The trial, expected to be completed in 2022, will also examine the impact of hearing treatment on loneliness.
"Hearing loss is really linked with loneliness," says Frank Lin, director of Johns Hopkins' Cochlear Center for Hearing and Public Health.
It's unclear why hearing loss contributes to dementia, but loneliness could be an important mediating factor. Loneliness can raise stress hormones and inflammation, which can contribute to dementia. Those with hearing loss, meanwhile, can be so socially isolated that their brains get stimulated less, which could hasten cognitive decline, Lin says.
There's also speculation that those with hearing loss may recruit a different part of their brains to try to perceive sound, which could tax their working memory and lead to dementia.
But for Lin, the exact mechanism doesn't matter as much as potential solutions.
"Hearing treatment can make a difference," he says.
In a small pilot study, Lin and his colleagues reported that hearing aids helped reduce patients' dementia symptoms and "lifted a veil that allowed them to be connected with life in a renewed way." Only a few other studies have explored this link, including a French observational study that followed nearly 4,000 people over 25 years and found that seniors who used hearing aids appeared to reduce their risk of cognitive decline.
Yet only about 20% of older Americans with hearing loss wear hearing aids, Lin says, leaving more than 23 million older adults with untreated problems. Medicare's refusal to pay for these high-cost devices is not the only obstacle. Hearing aids are free in England, yet only 25% of those with hearing loss use them there, he adds. Access to hearing aids and problems with the devices' technical capabilities are issues, too.
For many seniors, getting hearing aids adjusted properly can be an exercise in frustration.
"I was living in this place of banging and clanging and echoes," says Jean Mason, 94, recalling her struggle with hearing aids.

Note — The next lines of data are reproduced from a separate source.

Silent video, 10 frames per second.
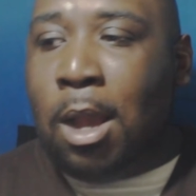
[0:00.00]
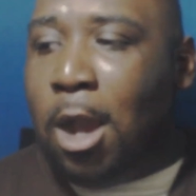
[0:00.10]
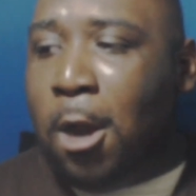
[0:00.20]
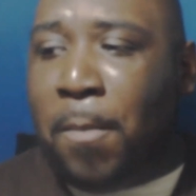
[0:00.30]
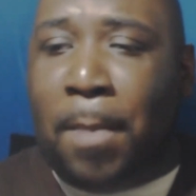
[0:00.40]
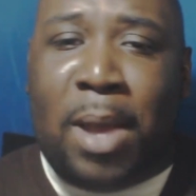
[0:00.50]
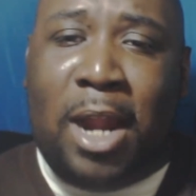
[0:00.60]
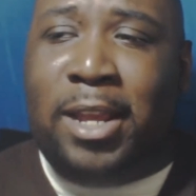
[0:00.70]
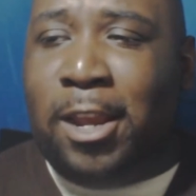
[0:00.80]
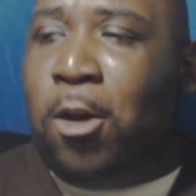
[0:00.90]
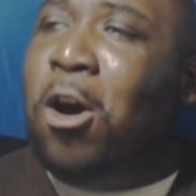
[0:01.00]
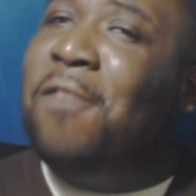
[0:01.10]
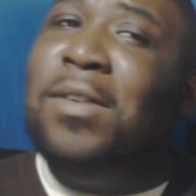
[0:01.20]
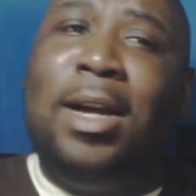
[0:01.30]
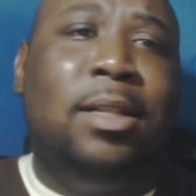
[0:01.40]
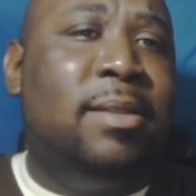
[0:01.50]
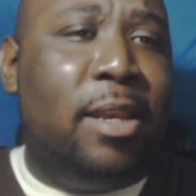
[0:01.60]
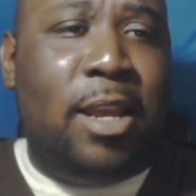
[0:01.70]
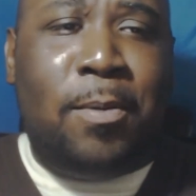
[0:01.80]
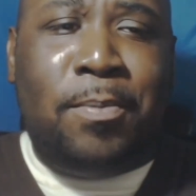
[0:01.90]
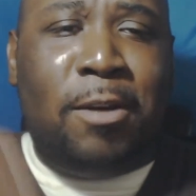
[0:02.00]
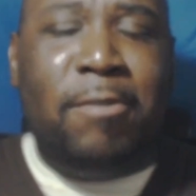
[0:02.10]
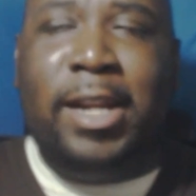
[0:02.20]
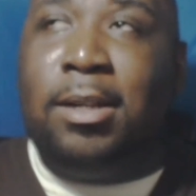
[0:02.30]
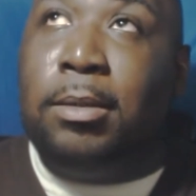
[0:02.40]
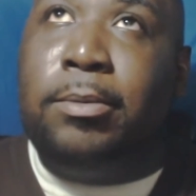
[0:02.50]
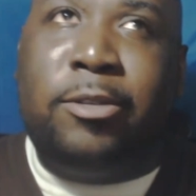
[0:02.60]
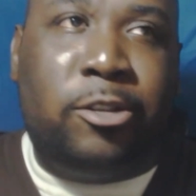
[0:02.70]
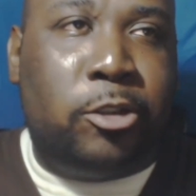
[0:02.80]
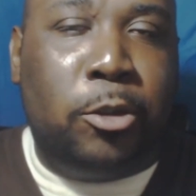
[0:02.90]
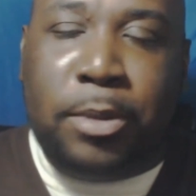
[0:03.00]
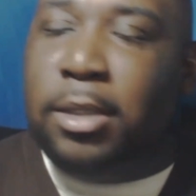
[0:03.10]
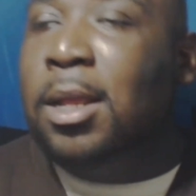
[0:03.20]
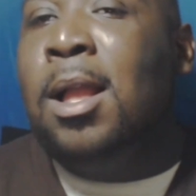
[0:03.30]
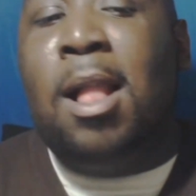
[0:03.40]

I'm out of here. Oh, I forgot to tell you my rating. Stupid.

She moved from $1,700 Costco hearing aids to a $6,000 pair and then to a $7,000 set. Trying to muffle unwanted sounds amplified by her devices, she attached 2-inch-thick panels of insulation to her ceiling and tacked carpeting to her kitchen backsplash. She even persuaded her Cambridge, Mass., co-housing community to soundproof its dining room ceiling, hoping that would help her hear conversations. But when the room gets noisy, she says, "it's hopeless."

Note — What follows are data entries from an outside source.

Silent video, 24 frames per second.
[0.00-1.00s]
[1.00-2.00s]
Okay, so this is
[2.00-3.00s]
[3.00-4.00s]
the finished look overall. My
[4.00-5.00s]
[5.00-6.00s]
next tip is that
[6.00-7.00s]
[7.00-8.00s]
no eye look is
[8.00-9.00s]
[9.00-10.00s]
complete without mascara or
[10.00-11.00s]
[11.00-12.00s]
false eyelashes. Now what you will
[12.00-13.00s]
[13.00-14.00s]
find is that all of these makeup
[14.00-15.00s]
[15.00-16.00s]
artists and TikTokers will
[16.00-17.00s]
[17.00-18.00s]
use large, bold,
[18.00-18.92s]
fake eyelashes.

A promising solution to overcoming barriers like these is in the works. Congress voted in 2017 to establish a new category of over-the-counter hearing devices. These devices, expected to be on the market next year, are likely to disrupt the arcane hearing aid industry, now dominated by six manufacturers.
Companies like Bose seem poised to enter the market — possibly driving innovation and technical improvements to make hearing aids more accessible to consumers — and before long, the distinction between medical devices and consumer electronics will start to blur, Lin predicts. For now, people can buy low-cost unregulated devices, called personal sound amplification products, at some drugstores.
Madison decided to try such a low-cost listening device five years ago, when Johns Hopkins researchers came to her housing development to test a new hearing program. She felt an immediate impact. With just one hour of training, her world was transformed. She could have actual conversations with her neighbors. Family gatherings became enjoyable once again.
She became such an enthusiastic convert that she began volunteering with the hearing program, persuading others to give its personal amplification products a try. She watched one woman's marriage improve and saw another woman startled by what seemed like a foreign noise — birds chirping, a sound she hadn't heard in 30 years.
"This got me back out into the community," said Madison, referring to the amplifiers. "They got me out of my little shell that I'd built up."
Rochelle Sharpe is a freelance reporter based in Brookline, Mass. This article was written with the support of a journalism fellowship from the Gerontological Society of America, Journalists Network on Generations and the Silver Century Foundation.